--- EXERCISE DATA ---

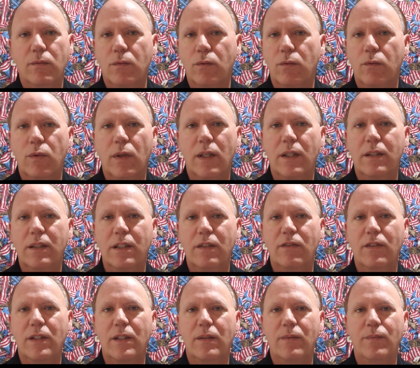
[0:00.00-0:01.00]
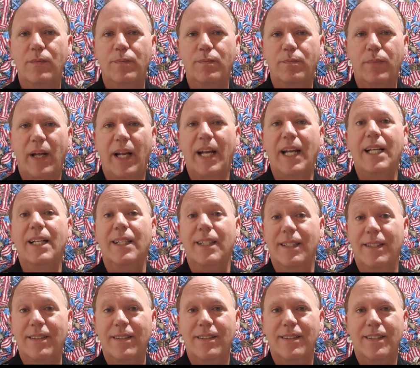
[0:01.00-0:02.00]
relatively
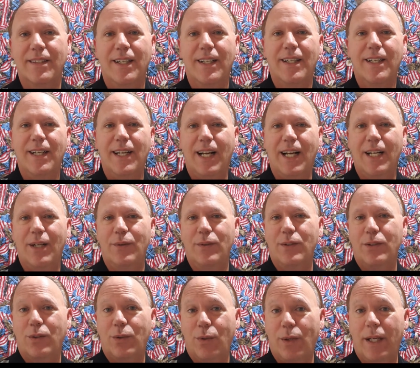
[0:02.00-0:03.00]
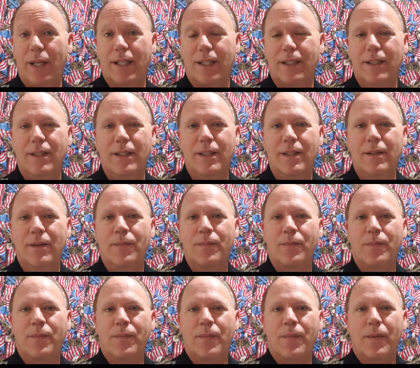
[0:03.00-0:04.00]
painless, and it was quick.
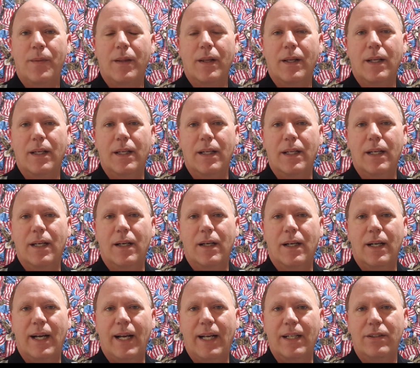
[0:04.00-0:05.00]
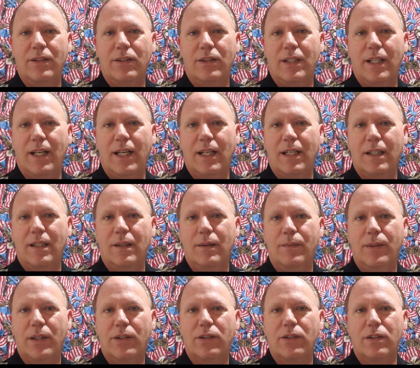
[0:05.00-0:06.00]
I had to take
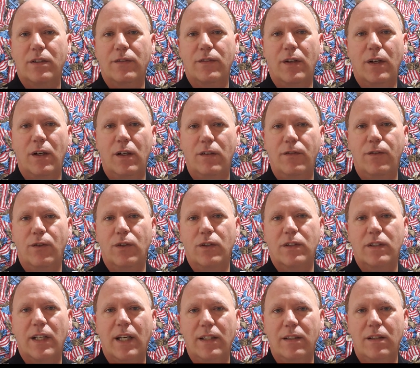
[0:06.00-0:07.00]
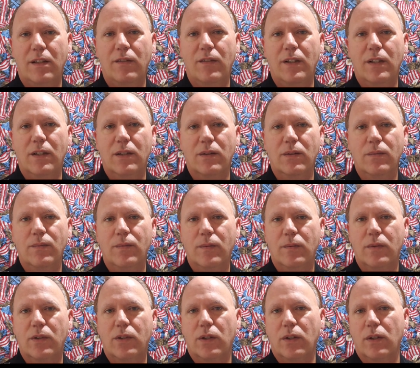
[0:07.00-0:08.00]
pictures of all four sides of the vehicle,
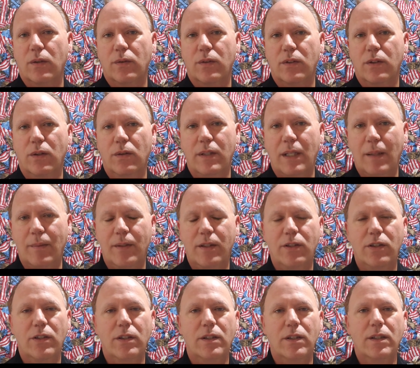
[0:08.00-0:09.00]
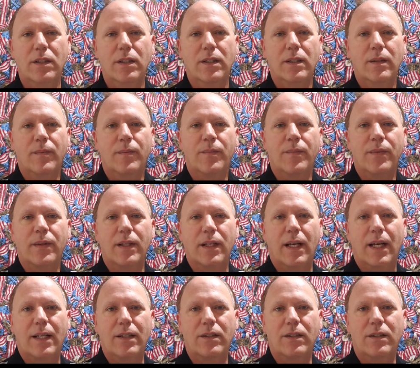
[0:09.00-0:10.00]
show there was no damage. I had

---

TASK INSTRUCTIONS> Repeat exactly the lines above, starting at the one that contains "[0:05.00-0:06.00]" and stopping at the last line of the entries, and leave out the pictures.

PROBLEM SOLUTION>
[0:05.00-0:06.00]
I had to take
[0:06.00-0:07.00]
[0:07.00-0:08.00]
pictures of all four sides of the vehicle,
[0:08.00-0:09.00]
[0:09.00-0:10.00]
show there was no damage. I had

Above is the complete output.